Alcuni tipi di tumori più avanzati possono richiedere la rimozione chirurgica anche dei linfonodi sentinella con un intervento più invasivo che può avere come principale effetto avverso la comparsa di linfedemi, ovvero un ristagno di linfa che causa gonfiore, dolore, bruciore e disturbi della sensibilità nell’area interessata.
Radioterapia
La radioterapia si usa solitamente per melanomi non trattabili a livello chirurgico o in metastasi. Questa metodica utilizza radiazioni ionizzanti per colpire le cellule tumorali e ridurre l’estensione della malattia o prevenire la sua diffusione. Può essere effettuata sia dall’esterno, irradiando in ripetute sedute quotidiane delle aree mirate, che dall’interno (brachiterapia), posizionando dispositivi radioattivi direttamente nei tessuti malati.
Immunoterapia
L’immunoterapia si basa sull’utilizzo di anticorpi monoclonali che agiscono ri-attivando alcune cellule del sistema immunitario impegnate a reagire nei confronti delle cellule tumorali. Si tratta di una terapia caratterizzata da tempi con risposta medio-lunga ed eventuale tossicità tardiva (si può manifestare anche diversi mesi dopo il termine della cura). Tuttavia, il vantaggio è che circa il 50% dei pazienti immunoterapici presenta risultati significativi in termini di incremento della sopravvivenza, valore che aumenta fino all’80% quando i trattamenti immunoterapici sono associati tra loro (nivolumab e ipilimumab).

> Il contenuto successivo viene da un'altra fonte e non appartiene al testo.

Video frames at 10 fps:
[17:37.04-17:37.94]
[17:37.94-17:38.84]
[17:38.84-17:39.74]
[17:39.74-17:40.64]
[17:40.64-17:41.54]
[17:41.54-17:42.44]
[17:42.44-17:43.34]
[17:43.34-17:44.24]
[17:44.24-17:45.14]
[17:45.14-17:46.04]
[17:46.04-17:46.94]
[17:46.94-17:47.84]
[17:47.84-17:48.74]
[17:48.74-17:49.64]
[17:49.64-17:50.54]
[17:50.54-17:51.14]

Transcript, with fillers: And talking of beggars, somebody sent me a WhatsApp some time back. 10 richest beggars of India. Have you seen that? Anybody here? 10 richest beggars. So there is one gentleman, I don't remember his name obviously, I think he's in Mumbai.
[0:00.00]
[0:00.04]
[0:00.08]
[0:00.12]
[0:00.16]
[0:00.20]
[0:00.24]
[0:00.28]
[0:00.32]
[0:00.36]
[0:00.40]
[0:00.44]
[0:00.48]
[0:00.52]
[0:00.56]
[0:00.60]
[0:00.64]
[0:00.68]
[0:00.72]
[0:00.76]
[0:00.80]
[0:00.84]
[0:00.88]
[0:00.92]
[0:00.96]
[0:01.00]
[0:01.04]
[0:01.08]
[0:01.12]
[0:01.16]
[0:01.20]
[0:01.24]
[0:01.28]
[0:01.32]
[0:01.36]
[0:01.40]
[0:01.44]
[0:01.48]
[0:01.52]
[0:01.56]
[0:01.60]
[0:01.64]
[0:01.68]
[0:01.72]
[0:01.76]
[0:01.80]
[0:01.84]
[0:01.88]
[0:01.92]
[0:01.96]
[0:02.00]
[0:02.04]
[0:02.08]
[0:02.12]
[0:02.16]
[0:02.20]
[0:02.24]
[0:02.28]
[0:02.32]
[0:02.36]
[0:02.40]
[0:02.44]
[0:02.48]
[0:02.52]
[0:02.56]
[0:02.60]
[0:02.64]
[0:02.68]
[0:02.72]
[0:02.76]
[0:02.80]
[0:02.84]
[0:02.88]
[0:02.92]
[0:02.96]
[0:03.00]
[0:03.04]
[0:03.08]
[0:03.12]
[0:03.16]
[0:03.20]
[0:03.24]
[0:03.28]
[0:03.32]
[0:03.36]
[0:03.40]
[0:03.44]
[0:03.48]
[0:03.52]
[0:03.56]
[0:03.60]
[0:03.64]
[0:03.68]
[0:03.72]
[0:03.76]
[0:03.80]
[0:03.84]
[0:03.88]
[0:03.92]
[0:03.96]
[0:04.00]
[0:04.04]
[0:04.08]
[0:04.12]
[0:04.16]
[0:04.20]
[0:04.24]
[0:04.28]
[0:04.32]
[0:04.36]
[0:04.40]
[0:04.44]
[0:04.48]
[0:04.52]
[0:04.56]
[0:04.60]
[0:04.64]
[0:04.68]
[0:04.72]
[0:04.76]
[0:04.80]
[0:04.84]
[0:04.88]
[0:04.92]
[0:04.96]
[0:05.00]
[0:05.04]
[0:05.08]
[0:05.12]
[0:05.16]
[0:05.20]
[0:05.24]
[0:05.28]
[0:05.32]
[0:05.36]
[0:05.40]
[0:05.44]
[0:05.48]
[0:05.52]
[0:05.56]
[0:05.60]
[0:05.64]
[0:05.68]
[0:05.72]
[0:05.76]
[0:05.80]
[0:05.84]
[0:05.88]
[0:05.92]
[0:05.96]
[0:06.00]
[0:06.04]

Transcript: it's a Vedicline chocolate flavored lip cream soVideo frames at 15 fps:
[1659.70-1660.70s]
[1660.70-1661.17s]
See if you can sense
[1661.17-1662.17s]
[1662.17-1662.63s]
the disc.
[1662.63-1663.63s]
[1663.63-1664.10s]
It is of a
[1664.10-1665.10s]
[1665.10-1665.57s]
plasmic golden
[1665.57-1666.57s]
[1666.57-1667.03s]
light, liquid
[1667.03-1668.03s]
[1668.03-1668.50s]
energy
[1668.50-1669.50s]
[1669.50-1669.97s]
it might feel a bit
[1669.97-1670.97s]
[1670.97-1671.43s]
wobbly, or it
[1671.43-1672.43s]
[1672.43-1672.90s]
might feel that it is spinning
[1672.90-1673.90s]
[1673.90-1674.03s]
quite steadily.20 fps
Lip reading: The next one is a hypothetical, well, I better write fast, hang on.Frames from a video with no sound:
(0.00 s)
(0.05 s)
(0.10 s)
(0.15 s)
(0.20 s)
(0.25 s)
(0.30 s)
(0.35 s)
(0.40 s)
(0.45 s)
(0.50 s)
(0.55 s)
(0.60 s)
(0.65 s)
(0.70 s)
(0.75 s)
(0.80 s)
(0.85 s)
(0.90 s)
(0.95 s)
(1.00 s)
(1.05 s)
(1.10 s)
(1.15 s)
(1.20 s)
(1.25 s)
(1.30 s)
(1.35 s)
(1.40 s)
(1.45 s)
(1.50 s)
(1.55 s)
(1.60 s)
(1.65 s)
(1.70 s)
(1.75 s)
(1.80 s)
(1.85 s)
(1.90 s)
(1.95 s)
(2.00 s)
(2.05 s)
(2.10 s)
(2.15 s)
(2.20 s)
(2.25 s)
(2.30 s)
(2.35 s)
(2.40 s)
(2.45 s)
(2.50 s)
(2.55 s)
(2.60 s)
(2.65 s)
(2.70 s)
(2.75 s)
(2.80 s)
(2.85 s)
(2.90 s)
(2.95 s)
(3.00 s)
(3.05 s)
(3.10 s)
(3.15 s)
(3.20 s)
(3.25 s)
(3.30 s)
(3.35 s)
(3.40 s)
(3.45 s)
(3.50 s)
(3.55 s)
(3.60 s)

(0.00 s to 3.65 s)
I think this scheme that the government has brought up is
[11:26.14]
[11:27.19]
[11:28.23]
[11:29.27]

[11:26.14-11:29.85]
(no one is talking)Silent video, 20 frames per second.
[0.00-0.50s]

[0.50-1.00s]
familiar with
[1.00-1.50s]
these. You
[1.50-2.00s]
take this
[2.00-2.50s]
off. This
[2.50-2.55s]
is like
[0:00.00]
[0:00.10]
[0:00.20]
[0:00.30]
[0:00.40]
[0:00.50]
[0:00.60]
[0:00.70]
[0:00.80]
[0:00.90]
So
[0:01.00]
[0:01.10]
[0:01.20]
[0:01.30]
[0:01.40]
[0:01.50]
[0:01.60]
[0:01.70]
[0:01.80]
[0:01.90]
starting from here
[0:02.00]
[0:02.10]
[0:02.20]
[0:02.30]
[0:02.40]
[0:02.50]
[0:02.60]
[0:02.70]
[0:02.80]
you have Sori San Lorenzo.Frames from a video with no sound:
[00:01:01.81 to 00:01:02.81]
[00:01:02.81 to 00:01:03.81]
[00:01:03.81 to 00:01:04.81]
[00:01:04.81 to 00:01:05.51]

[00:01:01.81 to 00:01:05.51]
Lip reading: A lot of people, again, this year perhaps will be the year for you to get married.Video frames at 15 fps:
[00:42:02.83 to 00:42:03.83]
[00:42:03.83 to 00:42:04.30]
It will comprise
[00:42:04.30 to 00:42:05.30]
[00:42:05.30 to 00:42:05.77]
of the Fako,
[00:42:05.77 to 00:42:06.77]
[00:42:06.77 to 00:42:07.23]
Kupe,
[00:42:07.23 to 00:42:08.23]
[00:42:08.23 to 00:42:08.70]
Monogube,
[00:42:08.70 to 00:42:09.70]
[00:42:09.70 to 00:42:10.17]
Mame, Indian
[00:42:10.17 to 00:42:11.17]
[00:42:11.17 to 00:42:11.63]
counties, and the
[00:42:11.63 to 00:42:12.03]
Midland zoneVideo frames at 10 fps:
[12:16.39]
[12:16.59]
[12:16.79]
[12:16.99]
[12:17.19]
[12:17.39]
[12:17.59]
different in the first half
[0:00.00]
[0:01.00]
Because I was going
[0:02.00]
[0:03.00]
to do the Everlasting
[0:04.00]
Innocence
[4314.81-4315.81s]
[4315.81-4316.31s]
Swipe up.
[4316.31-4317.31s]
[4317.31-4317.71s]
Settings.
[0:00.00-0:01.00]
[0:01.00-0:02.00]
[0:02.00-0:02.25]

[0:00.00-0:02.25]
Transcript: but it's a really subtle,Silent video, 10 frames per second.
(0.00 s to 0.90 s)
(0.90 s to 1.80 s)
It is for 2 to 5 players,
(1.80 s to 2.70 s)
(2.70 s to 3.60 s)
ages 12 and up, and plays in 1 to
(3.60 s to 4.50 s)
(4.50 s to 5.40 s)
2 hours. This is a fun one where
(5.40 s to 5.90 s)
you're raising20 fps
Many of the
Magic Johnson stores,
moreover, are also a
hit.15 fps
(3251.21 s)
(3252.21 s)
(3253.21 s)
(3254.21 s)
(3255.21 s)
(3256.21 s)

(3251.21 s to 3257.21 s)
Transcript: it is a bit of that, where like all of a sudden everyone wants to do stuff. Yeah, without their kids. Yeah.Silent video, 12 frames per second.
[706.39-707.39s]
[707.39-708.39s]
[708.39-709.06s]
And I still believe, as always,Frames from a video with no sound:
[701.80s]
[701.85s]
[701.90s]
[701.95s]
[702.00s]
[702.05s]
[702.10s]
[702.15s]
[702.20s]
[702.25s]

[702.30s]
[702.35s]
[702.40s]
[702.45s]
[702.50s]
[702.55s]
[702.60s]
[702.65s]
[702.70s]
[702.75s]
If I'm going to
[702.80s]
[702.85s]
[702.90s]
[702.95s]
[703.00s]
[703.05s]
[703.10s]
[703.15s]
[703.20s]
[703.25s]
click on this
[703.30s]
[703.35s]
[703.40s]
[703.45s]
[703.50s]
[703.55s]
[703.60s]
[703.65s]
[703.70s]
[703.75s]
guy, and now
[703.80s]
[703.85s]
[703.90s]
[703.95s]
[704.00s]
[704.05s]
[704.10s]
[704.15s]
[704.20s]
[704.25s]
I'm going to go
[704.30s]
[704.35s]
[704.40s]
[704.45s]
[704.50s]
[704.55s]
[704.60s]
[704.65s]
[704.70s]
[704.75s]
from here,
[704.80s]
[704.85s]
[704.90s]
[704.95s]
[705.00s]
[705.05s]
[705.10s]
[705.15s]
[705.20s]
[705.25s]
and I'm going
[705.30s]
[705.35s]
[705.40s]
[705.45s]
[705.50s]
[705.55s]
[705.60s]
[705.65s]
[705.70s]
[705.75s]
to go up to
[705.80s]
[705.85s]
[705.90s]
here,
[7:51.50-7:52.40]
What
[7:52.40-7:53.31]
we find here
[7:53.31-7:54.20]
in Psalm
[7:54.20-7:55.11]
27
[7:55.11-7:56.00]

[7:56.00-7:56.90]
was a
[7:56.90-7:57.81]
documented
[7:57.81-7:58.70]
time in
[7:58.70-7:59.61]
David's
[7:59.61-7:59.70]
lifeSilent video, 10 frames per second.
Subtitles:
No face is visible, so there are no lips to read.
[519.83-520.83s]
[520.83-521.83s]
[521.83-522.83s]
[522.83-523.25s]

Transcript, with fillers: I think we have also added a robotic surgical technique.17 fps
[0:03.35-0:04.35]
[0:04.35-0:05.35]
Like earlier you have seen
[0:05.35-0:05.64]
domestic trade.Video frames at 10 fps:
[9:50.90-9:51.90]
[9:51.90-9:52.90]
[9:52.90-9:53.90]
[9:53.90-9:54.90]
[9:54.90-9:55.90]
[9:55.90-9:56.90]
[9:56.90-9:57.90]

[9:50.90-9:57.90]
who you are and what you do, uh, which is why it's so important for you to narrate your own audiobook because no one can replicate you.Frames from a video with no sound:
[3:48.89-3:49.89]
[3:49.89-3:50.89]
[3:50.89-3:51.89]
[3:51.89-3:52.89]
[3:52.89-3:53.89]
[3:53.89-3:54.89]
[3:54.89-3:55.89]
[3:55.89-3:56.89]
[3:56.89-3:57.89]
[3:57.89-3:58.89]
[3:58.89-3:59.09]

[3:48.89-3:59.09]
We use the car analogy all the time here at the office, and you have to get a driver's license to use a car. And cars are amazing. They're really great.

Quelli appena citati sono trattamenti che risultano fondamentali per impedire la degenerazione di un fenomeno già esistente, e la cui insorgenza definitiva può essere scongiurata solo dal buon senso. Per questo motivo è importante adottare un rigido piano di prevenzione sfruttando anche le accortezze più banali, come il prestare attenzione all’esposizione solare durante le giornate di mare (e non solo), oppure il sottoporsi a processi di autoanalisi dei nei per individuarne eventuali cambiamenti e scongiurare di fatto l’appropriazione indebita della nostra pelle da parte di un ospite potenzialmente indesiderato.